*Activity*
Which lines of the entries contain the string "frames"? Please find them and copy them.

*Input data*

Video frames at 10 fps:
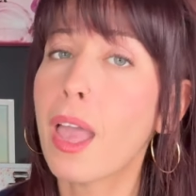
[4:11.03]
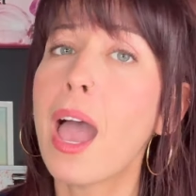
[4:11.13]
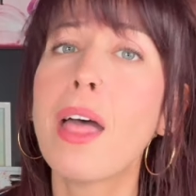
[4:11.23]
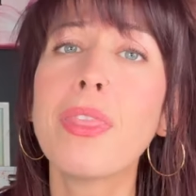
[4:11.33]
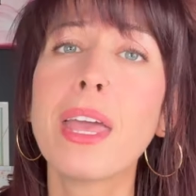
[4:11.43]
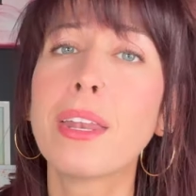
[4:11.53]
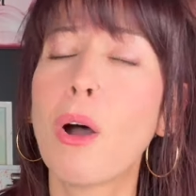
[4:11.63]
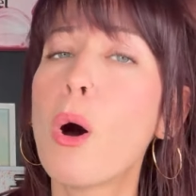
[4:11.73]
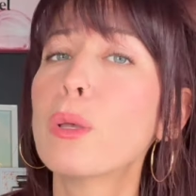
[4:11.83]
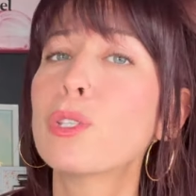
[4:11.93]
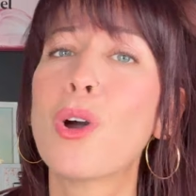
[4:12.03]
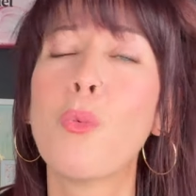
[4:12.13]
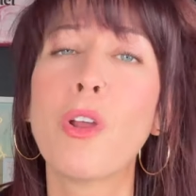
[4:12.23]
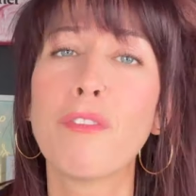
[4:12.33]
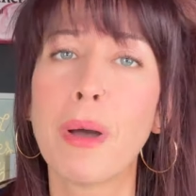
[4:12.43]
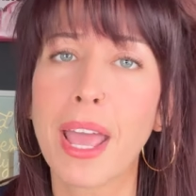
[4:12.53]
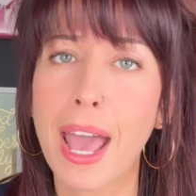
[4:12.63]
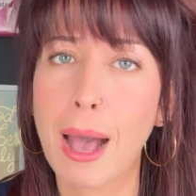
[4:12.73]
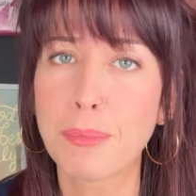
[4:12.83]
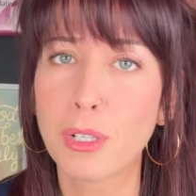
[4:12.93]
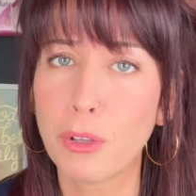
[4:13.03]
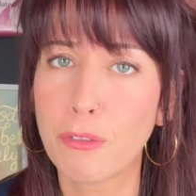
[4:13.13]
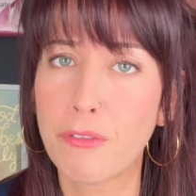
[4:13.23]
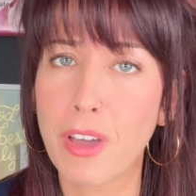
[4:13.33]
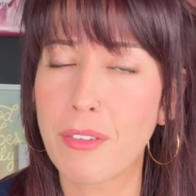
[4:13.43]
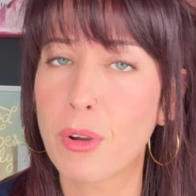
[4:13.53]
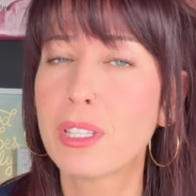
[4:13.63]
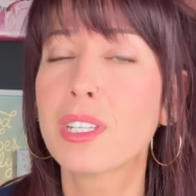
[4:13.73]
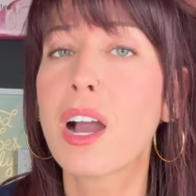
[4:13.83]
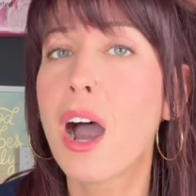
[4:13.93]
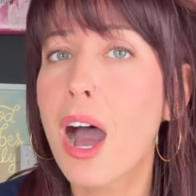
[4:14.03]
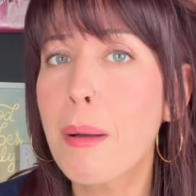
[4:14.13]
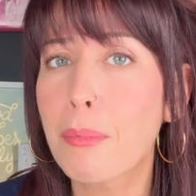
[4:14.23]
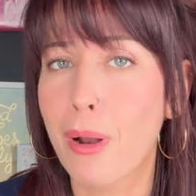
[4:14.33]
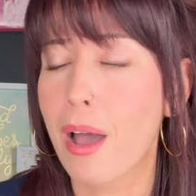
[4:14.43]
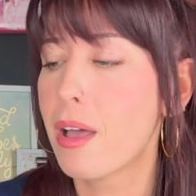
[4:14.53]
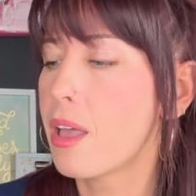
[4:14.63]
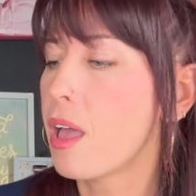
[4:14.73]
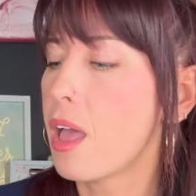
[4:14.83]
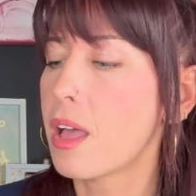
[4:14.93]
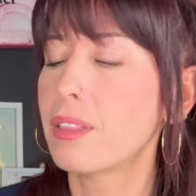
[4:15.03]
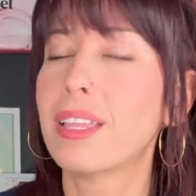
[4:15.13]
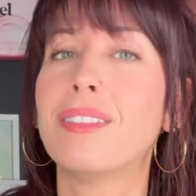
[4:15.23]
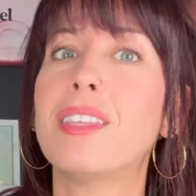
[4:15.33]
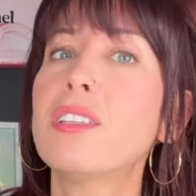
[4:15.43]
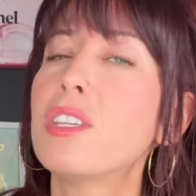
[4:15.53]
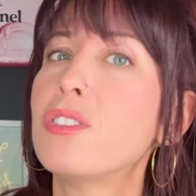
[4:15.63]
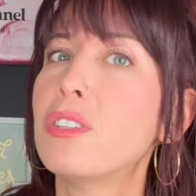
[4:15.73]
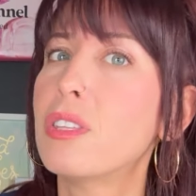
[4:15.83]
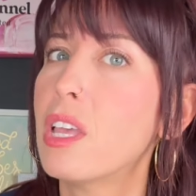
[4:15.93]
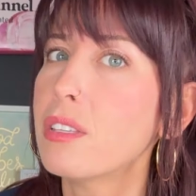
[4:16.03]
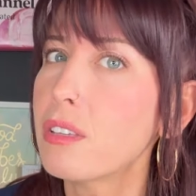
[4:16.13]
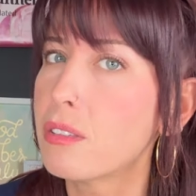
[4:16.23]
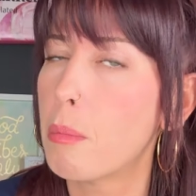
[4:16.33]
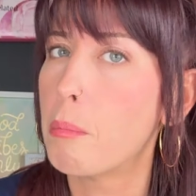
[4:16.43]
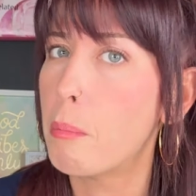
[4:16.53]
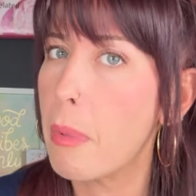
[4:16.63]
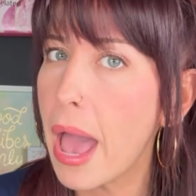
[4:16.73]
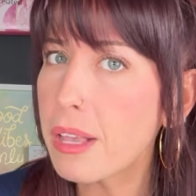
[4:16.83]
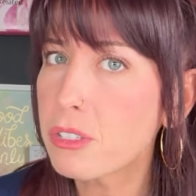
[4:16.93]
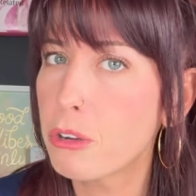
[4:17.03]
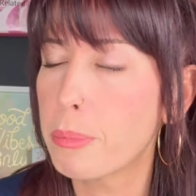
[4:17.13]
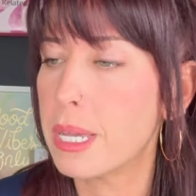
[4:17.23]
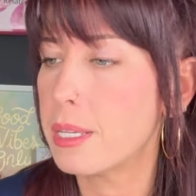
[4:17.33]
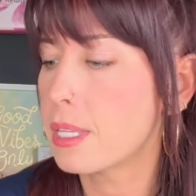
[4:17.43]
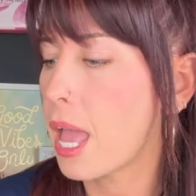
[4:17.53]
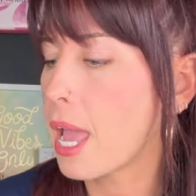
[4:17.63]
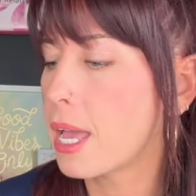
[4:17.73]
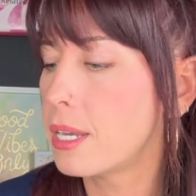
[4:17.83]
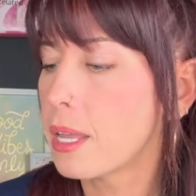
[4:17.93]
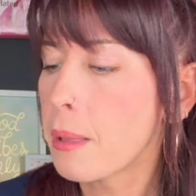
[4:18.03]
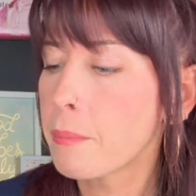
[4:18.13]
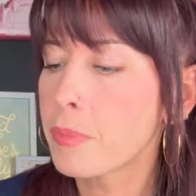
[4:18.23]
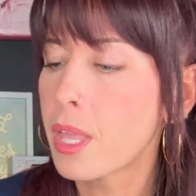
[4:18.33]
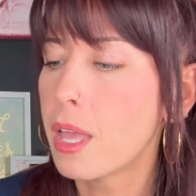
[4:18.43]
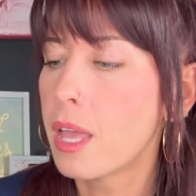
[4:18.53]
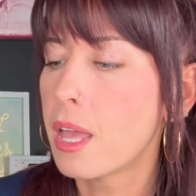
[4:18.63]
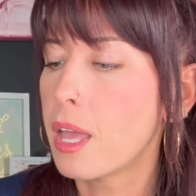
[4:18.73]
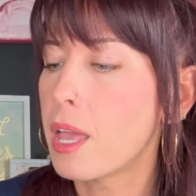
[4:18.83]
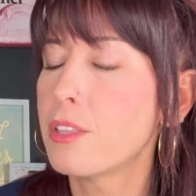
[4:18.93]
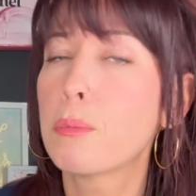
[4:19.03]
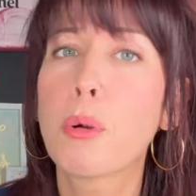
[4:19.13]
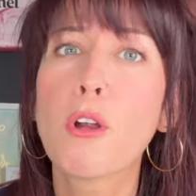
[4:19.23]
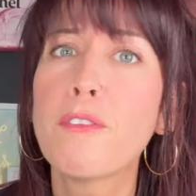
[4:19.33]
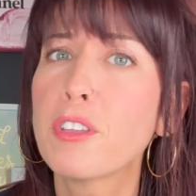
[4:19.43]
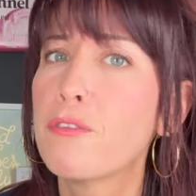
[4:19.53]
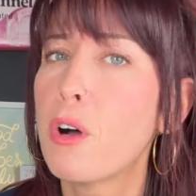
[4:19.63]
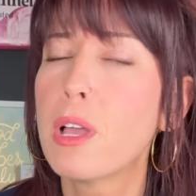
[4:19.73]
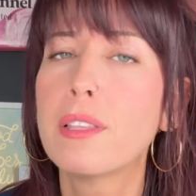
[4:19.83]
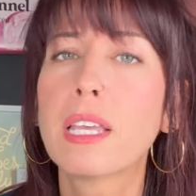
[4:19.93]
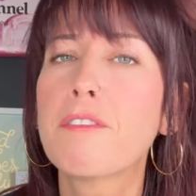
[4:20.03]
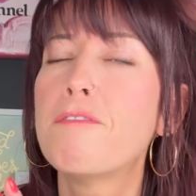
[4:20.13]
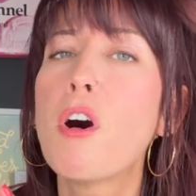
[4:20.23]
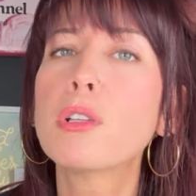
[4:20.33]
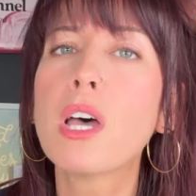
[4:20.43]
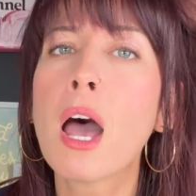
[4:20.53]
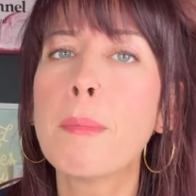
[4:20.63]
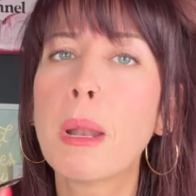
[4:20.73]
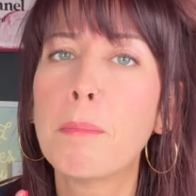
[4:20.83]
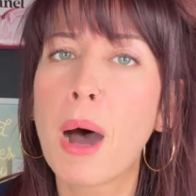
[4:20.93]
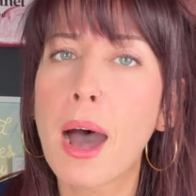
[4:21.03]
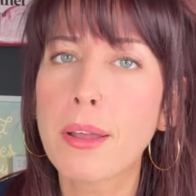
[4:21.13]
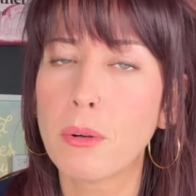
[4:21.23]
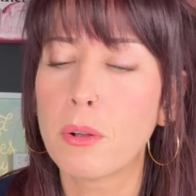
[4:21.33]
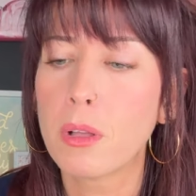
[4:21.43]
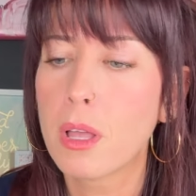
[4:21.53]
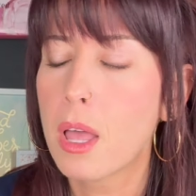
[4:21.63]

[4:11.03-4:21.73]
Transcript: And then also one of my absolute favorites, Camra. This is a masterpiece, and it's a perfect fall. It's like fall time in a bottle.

---

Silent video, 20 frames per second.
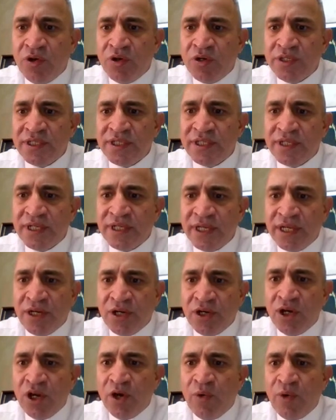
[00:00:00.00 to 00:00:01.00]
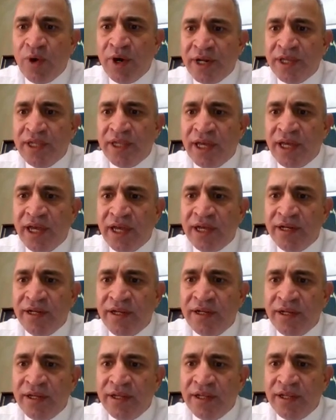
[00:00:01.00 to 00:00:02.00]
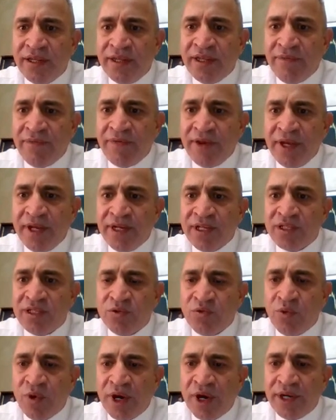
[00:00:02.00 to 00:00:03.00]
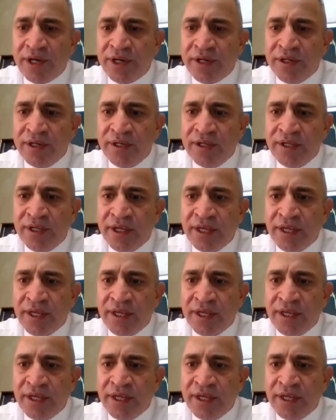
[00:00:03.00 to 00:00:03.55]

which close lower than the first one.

*Written response*
Video frames at 10 fps:
Silent video, 20 frames per second.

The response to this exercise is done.